About this exercise - Every record must be given again word for word; no picture belongs in the copy.

Saved entries:

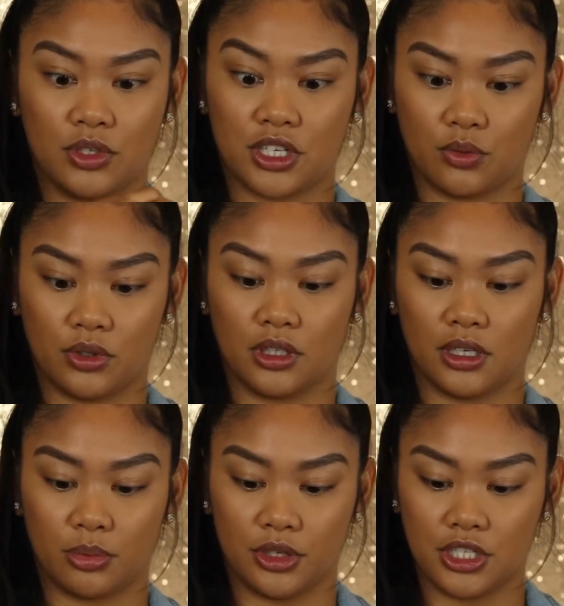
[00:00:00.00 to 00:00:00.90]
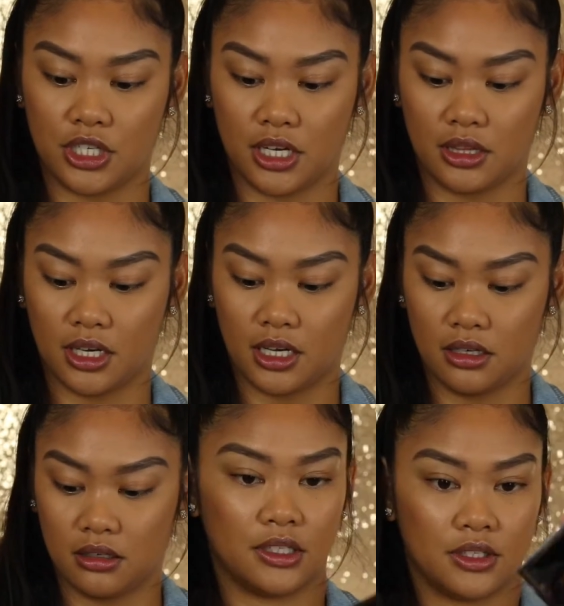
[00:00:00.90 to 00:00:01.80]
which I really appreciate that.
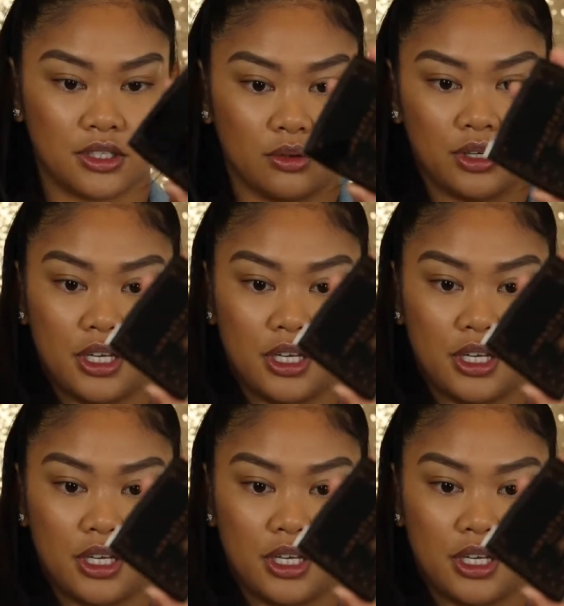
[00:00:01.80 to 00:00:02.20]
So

Response to this task -
[00:00:00.00 to 00:00:00.90]
[00:00:00.90 to 00:00:01.80]
which I really appreciate that.
[00:00:01.80 to 00:00:02.20]
So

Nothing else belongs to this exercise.